A FBI agent called in to investigate the mysterious deaths occurring around Fairwater. He immediately suspects Frank is the culprit.


  • Agent Mulder: He believes in some... bizarre things. Deconstructed, since he believes Frank to be the killer based on circumstantial evidence, tries to find "meaning" in meaningless details such as the number of knives Frank bought the day of his wife's death, and nearly ruins the investigation with his dogged pursuit of Frank and refusal to listen to the far more reasonable Sheriff. Furthermore, it's implied that he is deranged from being constantly sent by the FBI to do deep-cover work in cults and even less subtly implied (with a latter statement from the director that Milton had zero psychological support between missions) that the FBI hoped the cults would kill him or he would become so crazy he would be forced to retire.
  • Big Bad Wannabe: Dammmers is a mentally unstable FBI agent antagonistic to Frank and even tries to kill him multiple times but he's nothing compared to Johnny and Patricia and the latter accidentally kills him without a second thought, cementing the real threat of the film.
  • Black Eyes of Evil: His scleras are still white, but Dammers is a nasty guy with very dark eyes.
  • Boom, Headshot!: He dies when Patricia blows his head off with a shotgun.
  • Covered with Scars: His entire torso is covered with scars, tattoos, and other ritual markings, including a swastika on his palm.
  • Defective Detective: He's a licensed FBI investigator, but it's very obvious from even slight interaction that there's something majorly not right with the guy. At first, he seems nebbish, distractible and milquetoast, but over the course of the film, he proves to be legitimately dangerous in his unhinged antics.
  • Does Not Like Women: Due to some unexplained past trauma, he flinches away from physical contact with a woman and reacts to Patricia's screaming by panicking.
  • Large Ham: So, so much. To say Milton has a tendency to get overly worked up would be an understatement. The guy chews the scenery like no tomorrow.

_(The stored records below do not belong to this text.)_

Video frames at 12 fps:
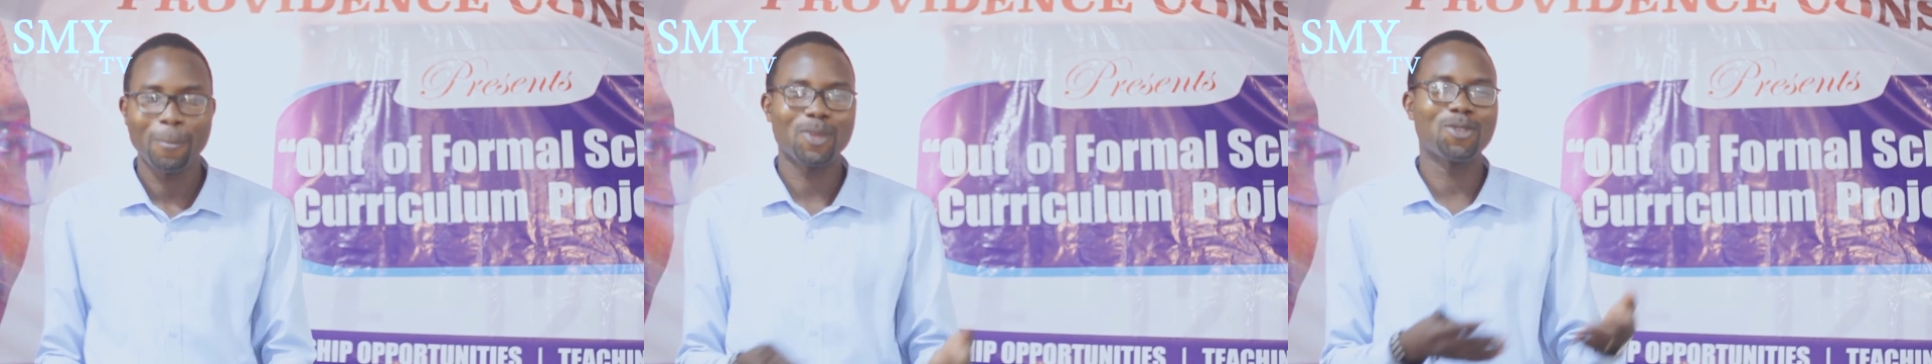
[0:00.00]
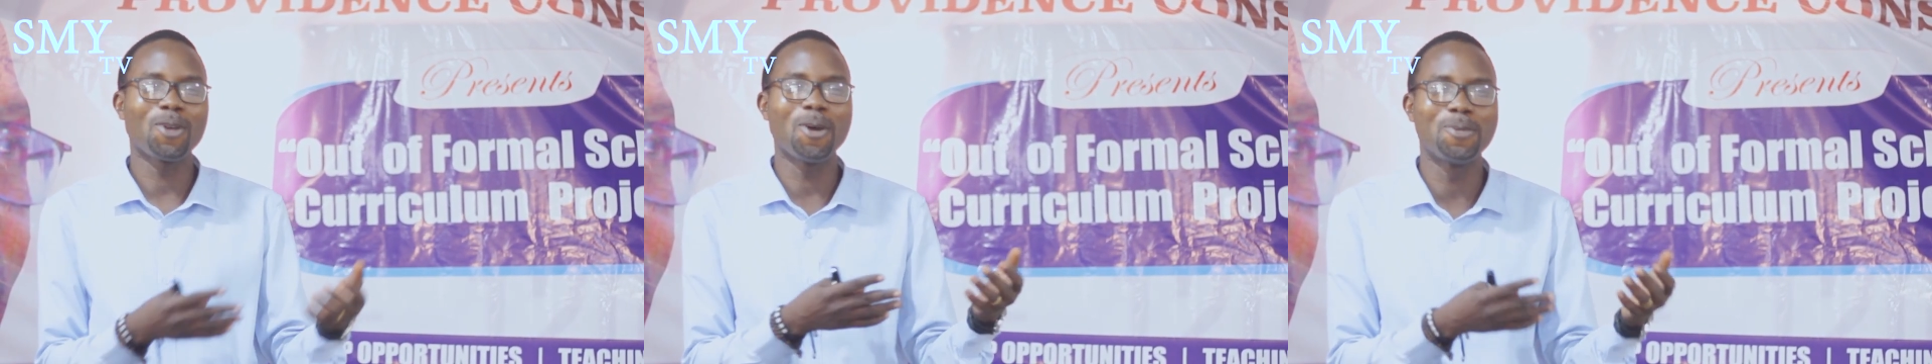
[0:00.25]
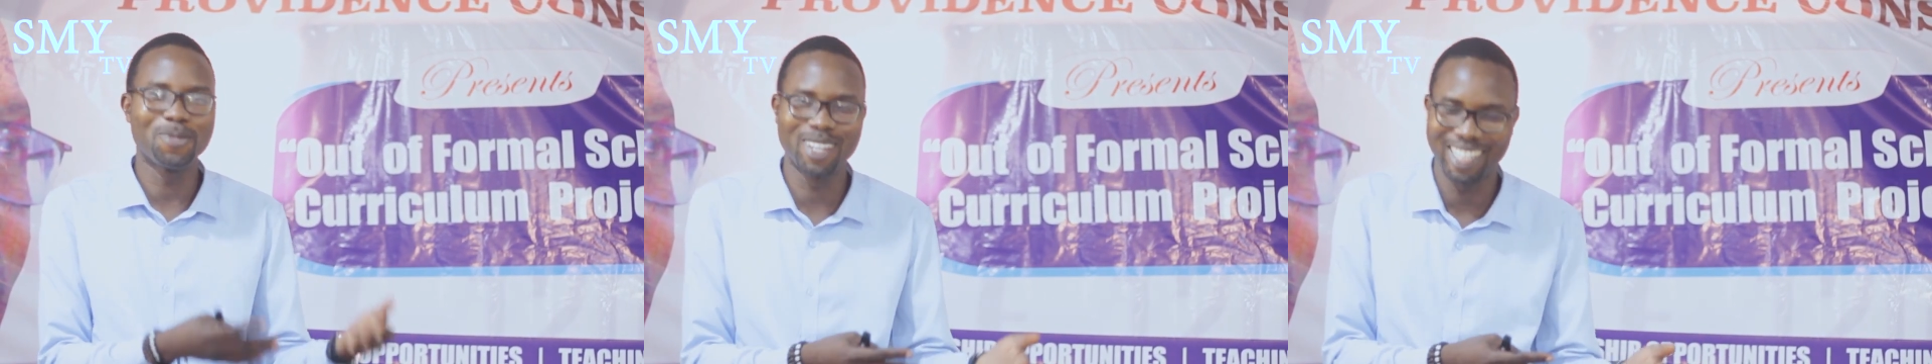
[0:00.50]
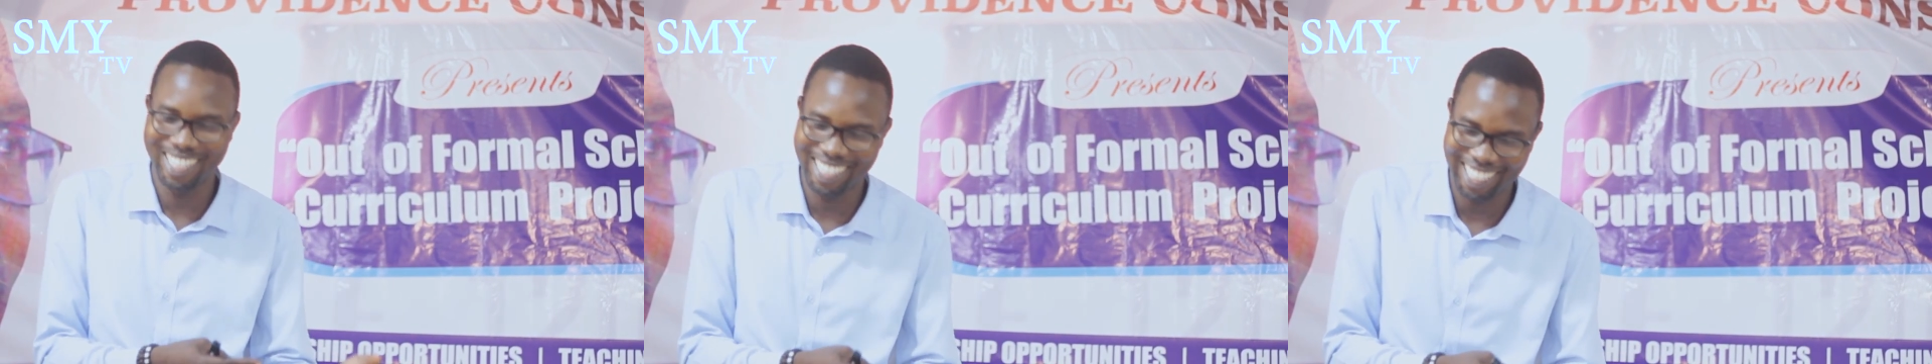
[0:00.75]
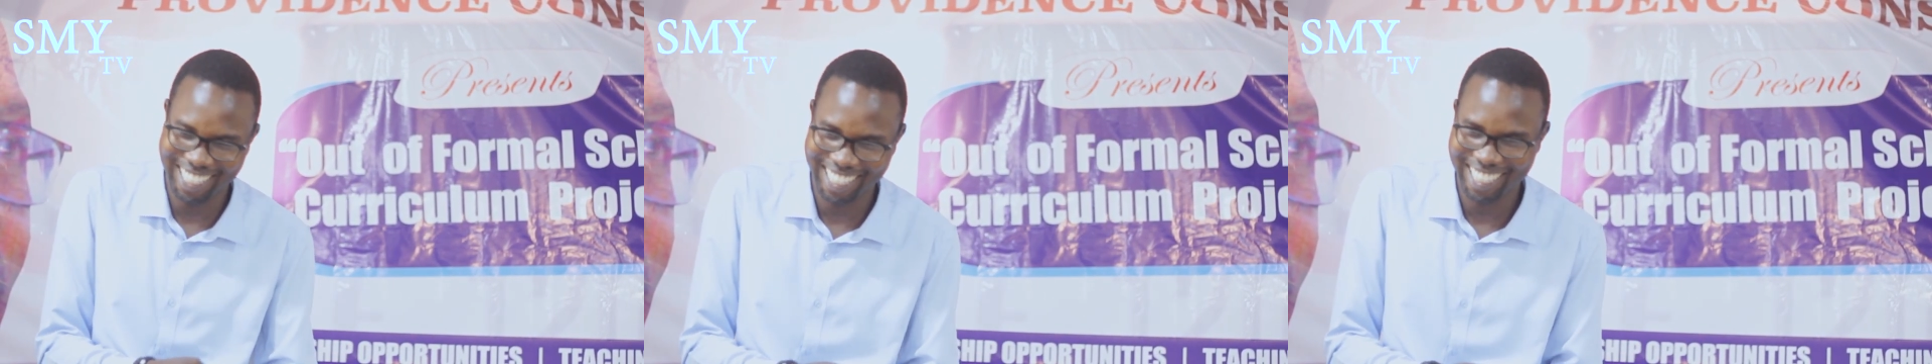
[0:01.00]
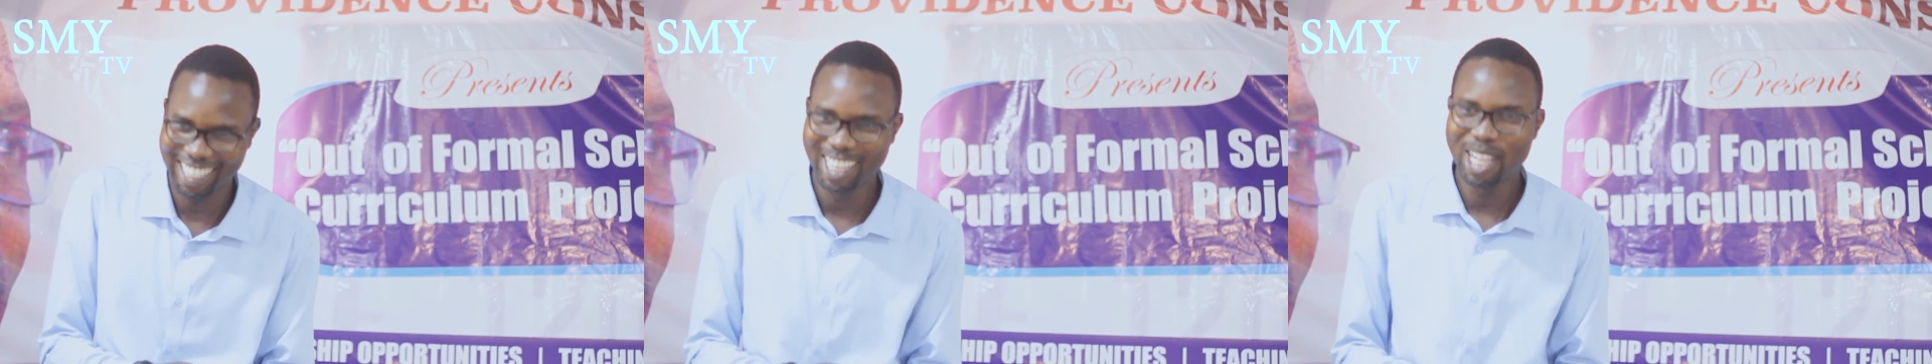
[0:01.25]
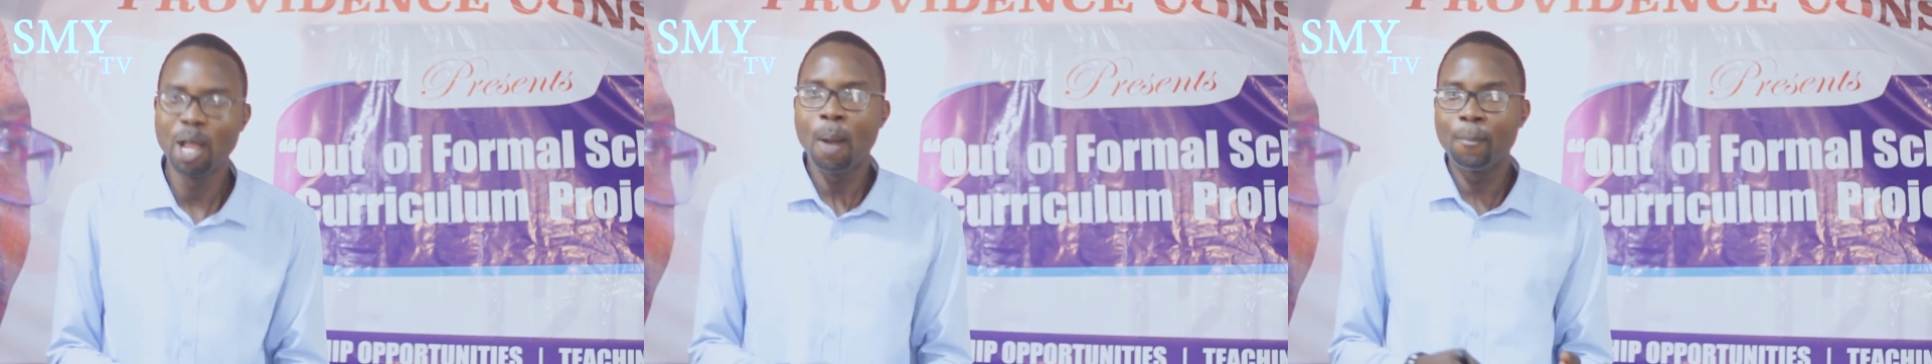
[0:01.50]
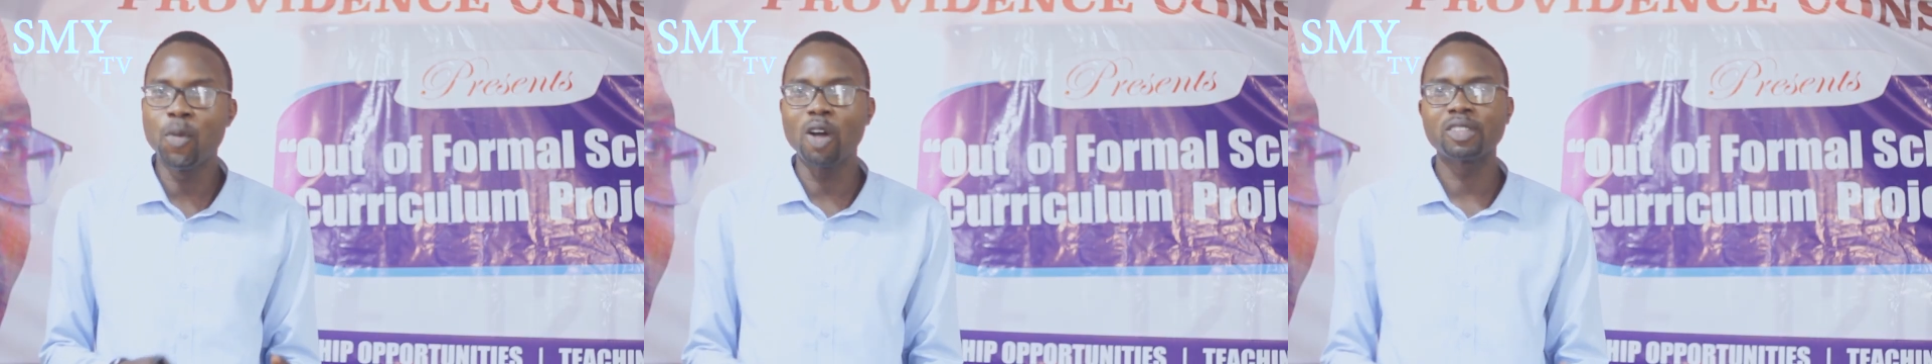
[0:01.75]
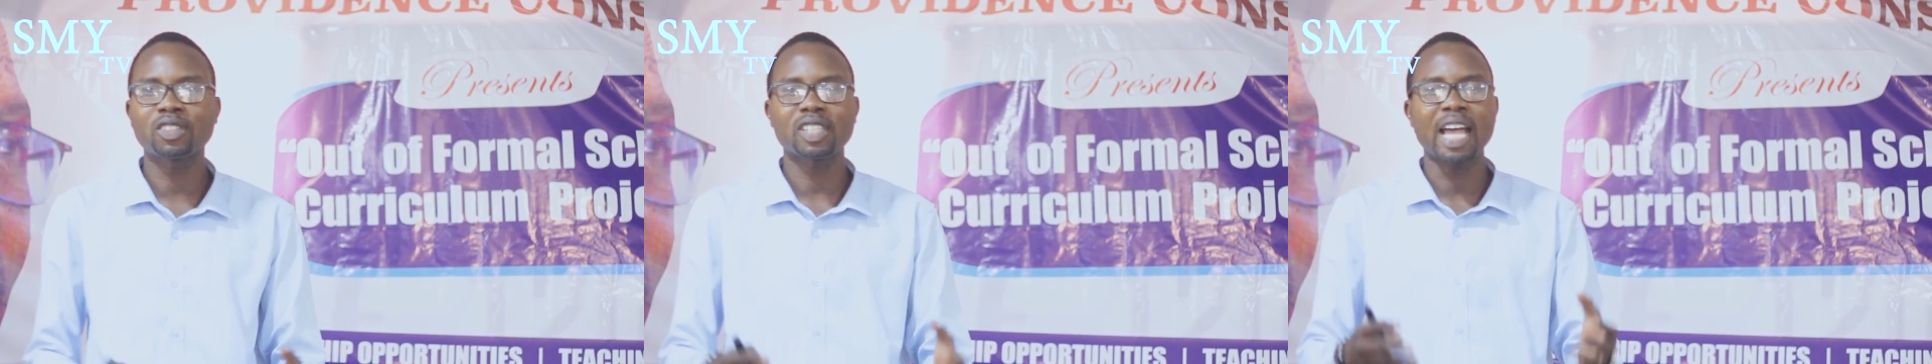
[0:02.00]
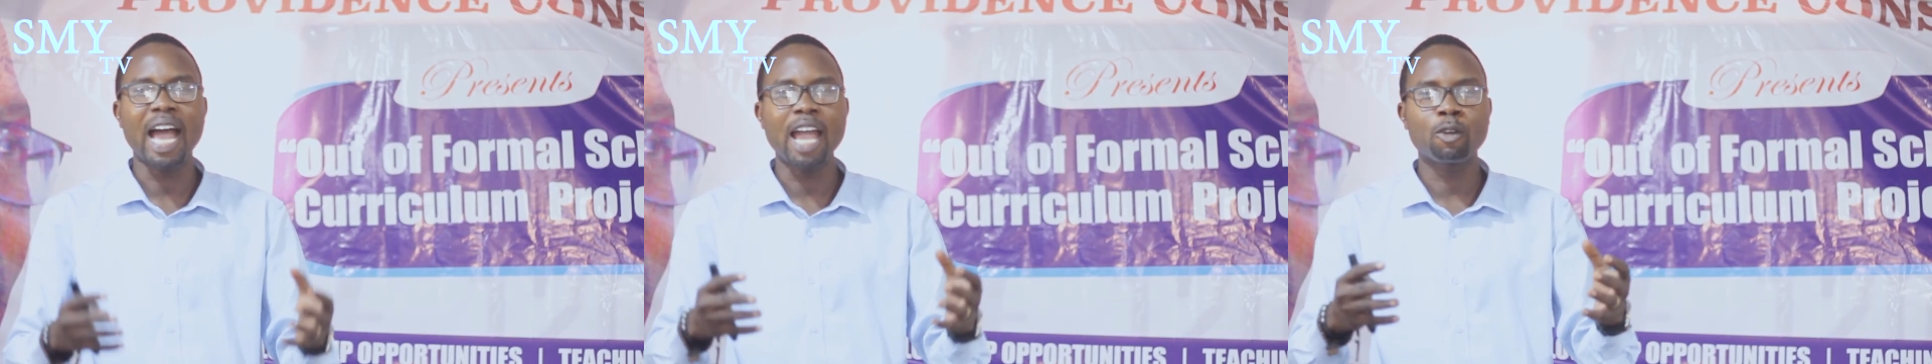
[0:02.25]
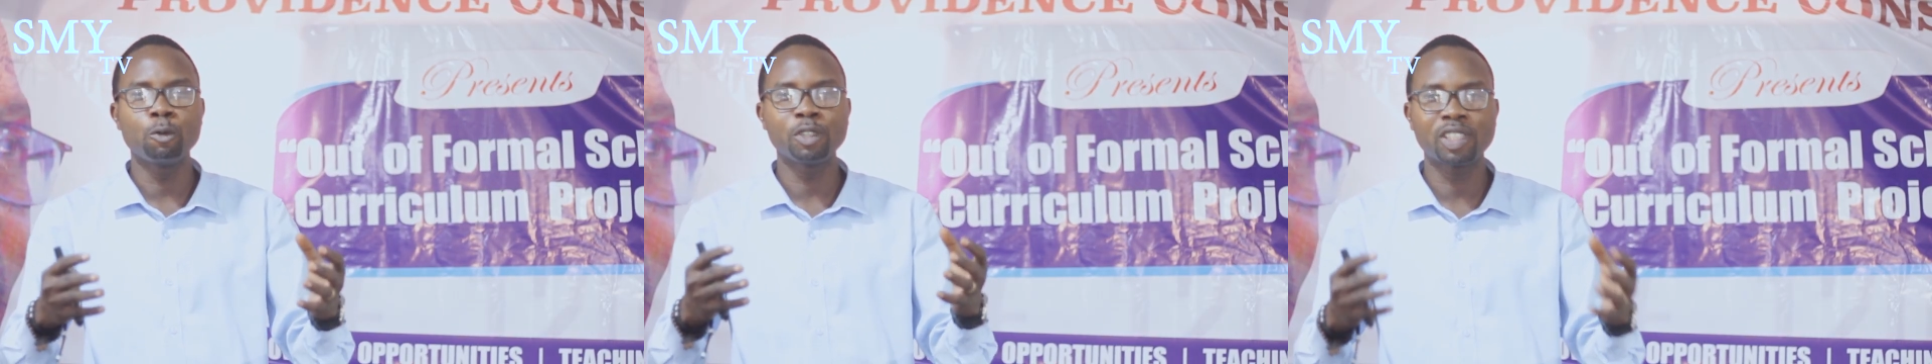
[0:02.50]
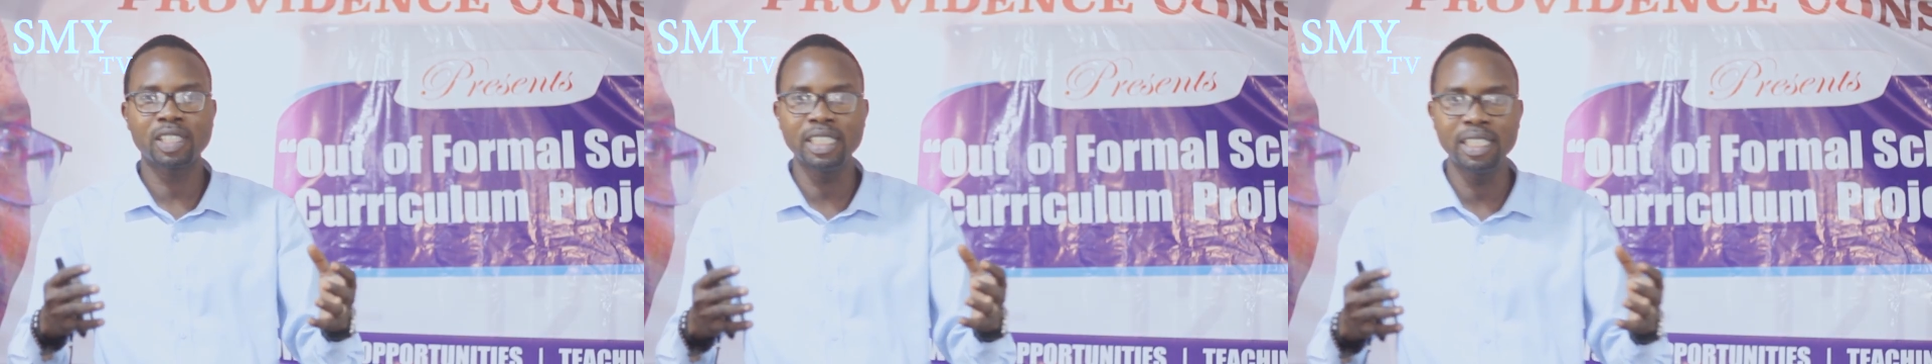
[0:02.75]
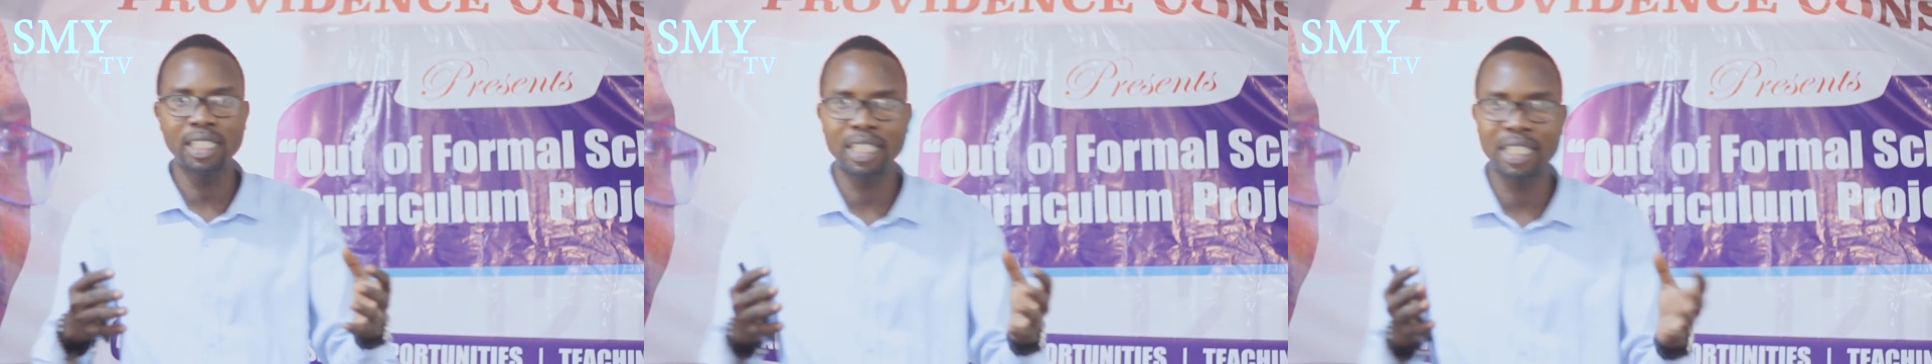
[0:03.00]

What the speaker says: Some, but I will see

  • Inspector Javert: He accuses Frank for the recent slew of murders in Fairwater.
  • Occult Detective: He has infiltrated the worst cults imaginable, and pursued all manner of strange, seemingly supernatural crimes and criminals, all for the sake of his country.
  • Psychological Projection: Dammers at one point accuses Frank of making this all about his own need for self-gratification, rather than acknowledging that he's the one who is really trying to justify himself.
  • Rabid Cop: Dammers very quickly decides Frank needs to die, even arming himself with an Uzi to do the job at the climax.
  • Shell-Shocked Veteran: Dammers' years of infiltrating cults have left him with a lot of personality quirks and a fairly tenuous grasp on sanity. Word of God is that he's received basically no deprogramming or support after his missions.
  • Theory Tunnelvision: Dammers is fixated on the idea that Bannister is a serial killer and appears incapable of considering the idea that someone or something else might be responsible.
  • Wrong Genre Savvy: Dammers' past traumas in investigating other "supernatural" cases has left him thinking he's an Occult Detective who's tracked down a serial-killing psychic, not realizing that he's actually caught up in a battle between a Not-So-Phony Psychic and a serial-killing ghost.